ACTIVITY – Quote the whole listing exactly. Leave the pictures out of your copy.

+++

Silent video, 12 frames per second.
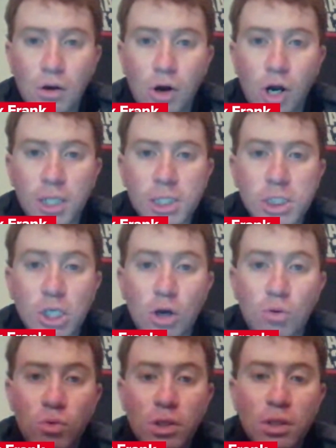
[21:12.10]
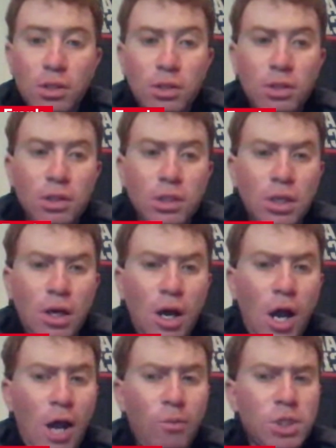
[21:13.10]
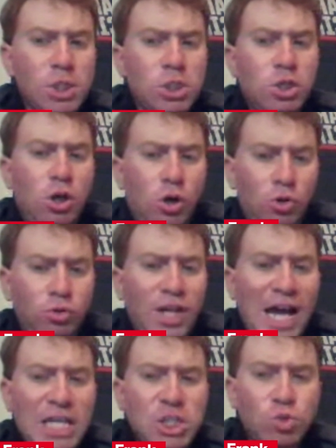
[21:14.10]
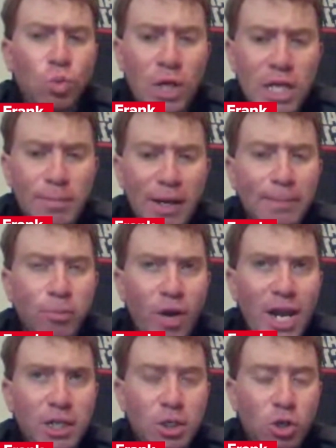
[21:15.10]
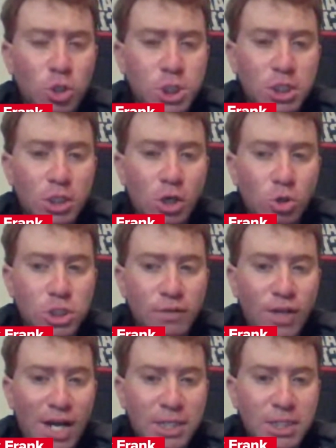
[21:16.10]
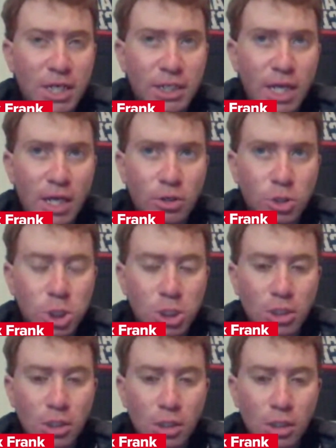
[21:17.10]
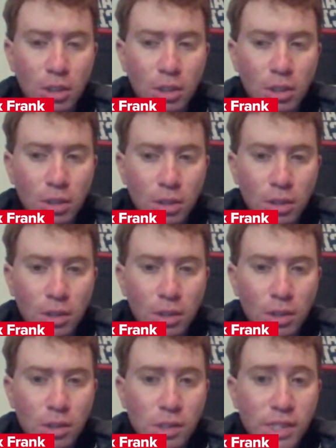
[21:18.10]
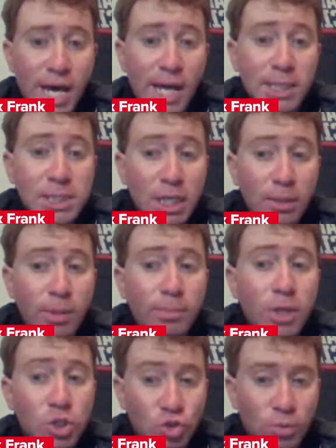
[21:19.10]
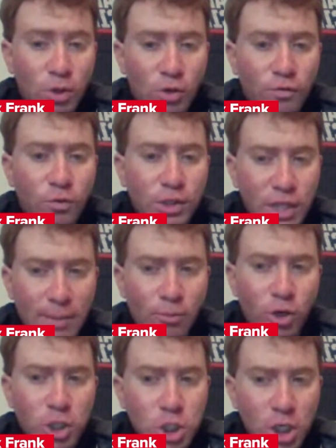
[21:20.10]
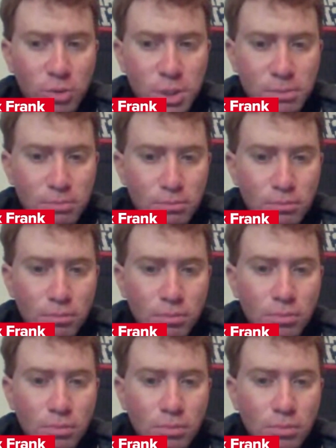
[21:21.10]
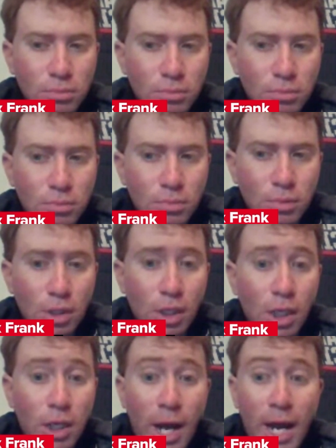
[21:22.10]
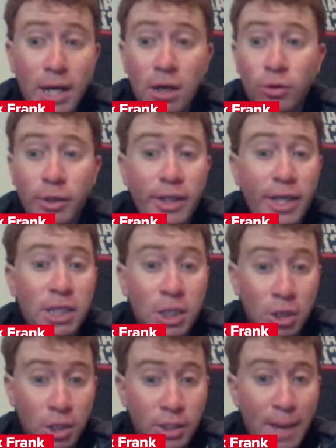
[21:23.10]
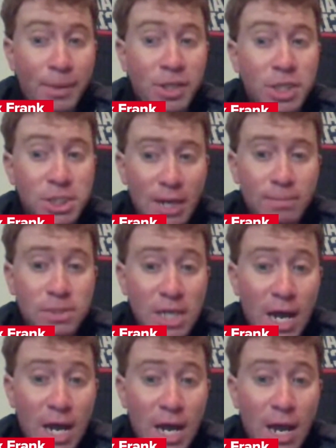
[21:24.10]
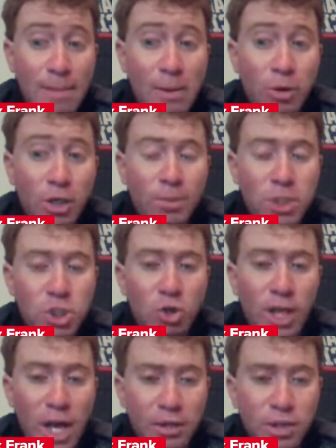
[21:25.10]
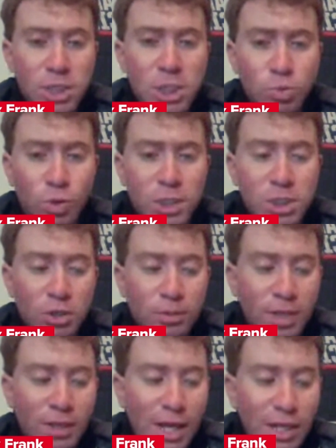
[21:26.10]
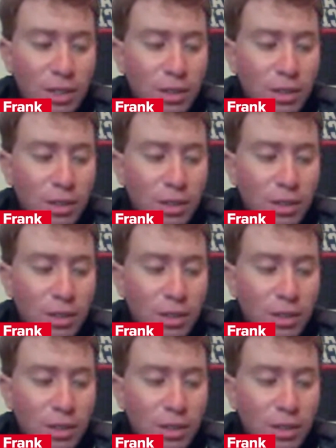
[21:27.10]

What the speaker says: All right, so I was told last week by Brandon Olson, the host of Locked On Gators, that it's going to be miserable with Emory Jones. And I didn't really like hearing that, but at the same time, I want to be told, hey, this is what it's going to be like.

+++

WRITTEN ANSWER –
Silent video, 12 frames per second.
[21:12.10]
[21:13.10]
[21:14.10]
[21:15.10]
[21:16.10]
[21:17.10]
[21:18.10]
[21:19.10]
[21:20.10]
[21:21.10]
[21:22.10]
[21:23.10]
[21:24.10]
[21:25.10]
[21:26.10]
[21:27.10]

What the speaker says: All right, so I was told last week by Brandon Olson, the host of Locked On Gators, that it's going to be miserable with Emory Jones. And I didn't really like hearing that, but at the same time, I want to be told, hey, this is what it's going to be like.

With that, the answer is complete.